### What the task asks
Every record below, from first to last, should be copied exactly; leave the pictures out.

### Input data
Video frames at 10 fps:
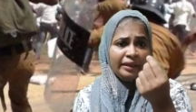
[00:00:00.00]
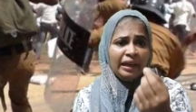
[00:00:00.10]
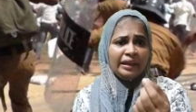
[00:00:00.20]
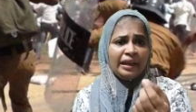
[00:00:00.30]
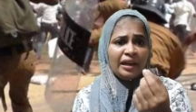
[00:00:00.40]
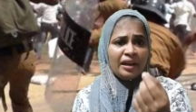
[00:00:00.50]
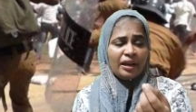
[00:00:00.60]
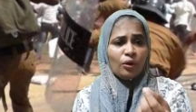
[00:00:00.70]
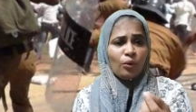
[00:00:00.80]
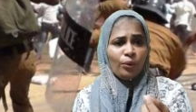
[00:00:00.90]
இலங்கையில்
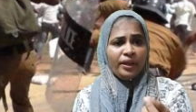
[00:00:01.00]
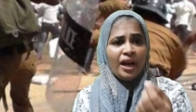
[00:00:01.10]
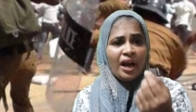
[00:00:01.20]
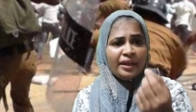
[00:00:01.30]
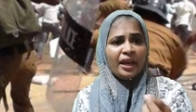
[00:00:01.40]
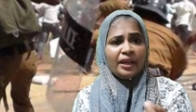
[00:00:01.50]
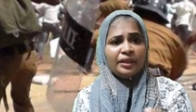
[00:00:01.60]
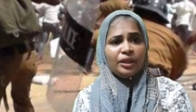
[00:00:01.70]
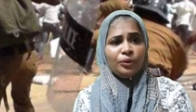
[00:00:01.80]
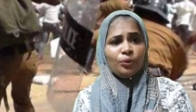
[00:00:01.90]
நடக்கக்கூடிய
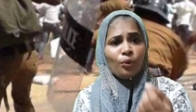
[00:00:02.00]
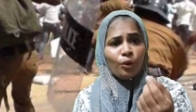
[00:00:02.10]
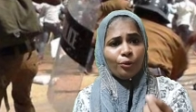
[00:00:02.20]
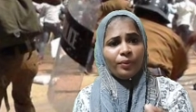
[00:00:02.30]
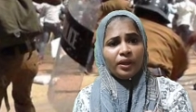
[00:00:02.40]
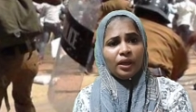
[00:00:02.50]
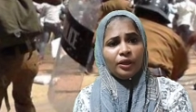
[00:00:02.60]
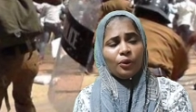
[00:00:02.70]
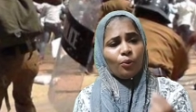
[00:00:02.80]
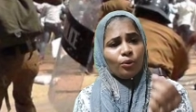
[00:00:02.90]
அநியாயத்தையும்
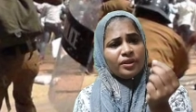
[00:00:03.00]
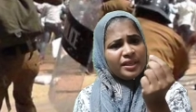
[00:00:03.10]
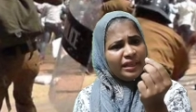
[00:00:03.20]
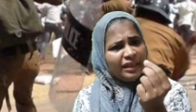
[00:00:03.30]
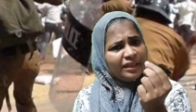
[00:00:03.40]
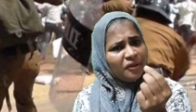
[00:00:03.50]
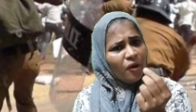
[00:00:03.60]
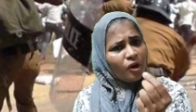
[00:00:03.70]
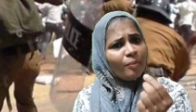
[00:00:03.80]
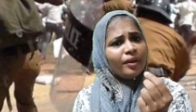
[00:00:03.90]
கொடுமைகளையும் ஒரு சின்ன
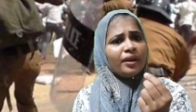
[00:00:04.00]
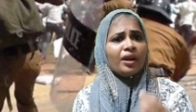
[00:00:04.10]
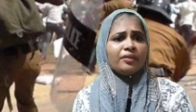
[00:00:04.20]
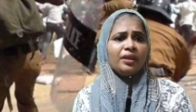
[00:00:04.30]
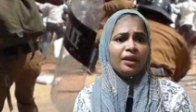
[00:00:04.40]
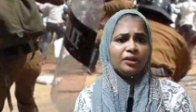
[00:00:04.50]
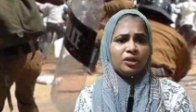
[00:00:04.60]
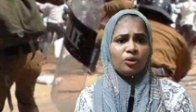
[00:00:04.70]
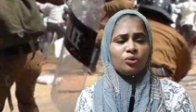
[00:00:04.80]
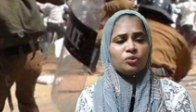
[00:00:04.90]
டாக்குமெண்ட்ரியாவது
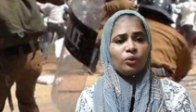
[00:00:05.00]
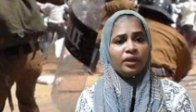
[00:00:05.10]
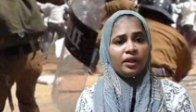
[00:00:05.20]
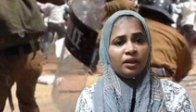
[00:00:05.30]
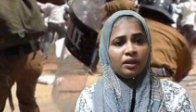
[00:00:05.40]
எடுத்துரும்னு சொல்லி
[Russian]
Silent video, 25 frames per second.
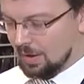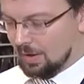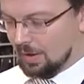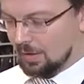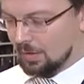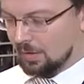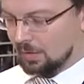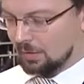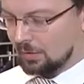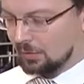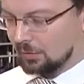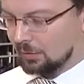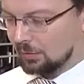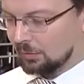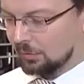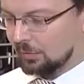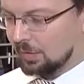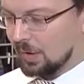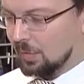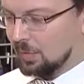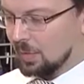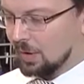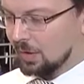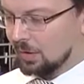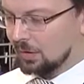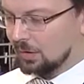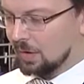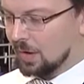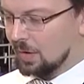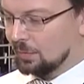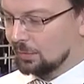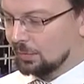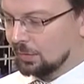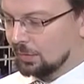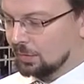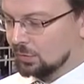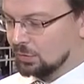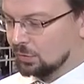э, самое
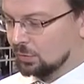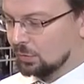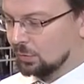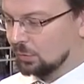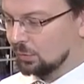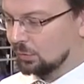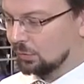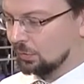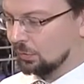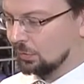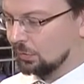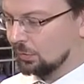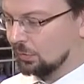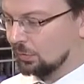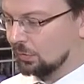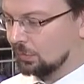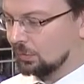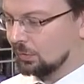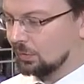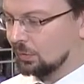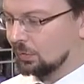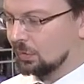главное, что э,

### Answer space
Video frames at 10 fps:
[00:00:00.00]
[00:00:00.10]
[00:00:00.20]
[00:00:00.30]
[00:00:00.40]
[00:00:00.50]
[00:00:00.60]
[00:00:00.70]
[00:00:00.80]
[00:00:00.90]
இலங்கையில்
[00:00:01.00]
[00:00:01.10]
[00:00:01.20]
[00:00:01.30]
[00:00:01.40]
[00:00:01.50]
[00:00:01.60]
[00:00:01.70]
[00:00:01.80]
[00:00:01.90]
நடக்கக்கூடிய
[00:00:02.00]
[00:00:02.10]
[00:00:02.20]
[00:00:02.30]
[00:00:02.40]
[00:00:02.50]
[00:00:02.60]
[00:00:02.70]
[00:00:02.80]
[00:00:02.90]
அநியாயத்தையும்
[00:00:03.00]
[00:00:03.10]
[00:00:03.20]
[00:00:03.30]
[00:00:03.40]
[00:00:03.50]
[00:00:03.60]
[00:00:03.70]
[00:00:03.80]
[00:00:03.90]
கொடுமைகளையும் ஒரு சின்ன
[00:00:04.00]
[00:00:04.10]
[00:00:04.20]
[00:00:04.30]
[00:00:04.40]
[00:00:04.50]
[00:00:04.60]
[00:00:04.70]
[00:00:04.80]
[00:00:04.90]
டாக்குமெண்ட்ரியாவது
[00:00:05.00]
[00:00:05.10]
[00:00:05.20]
[00:00:05.30]
[00:00:05.40]
எடுத்துரும்னு சொல்லி
[Russian]
Silent video, 25 frames per second.
э, самое
главное, что э,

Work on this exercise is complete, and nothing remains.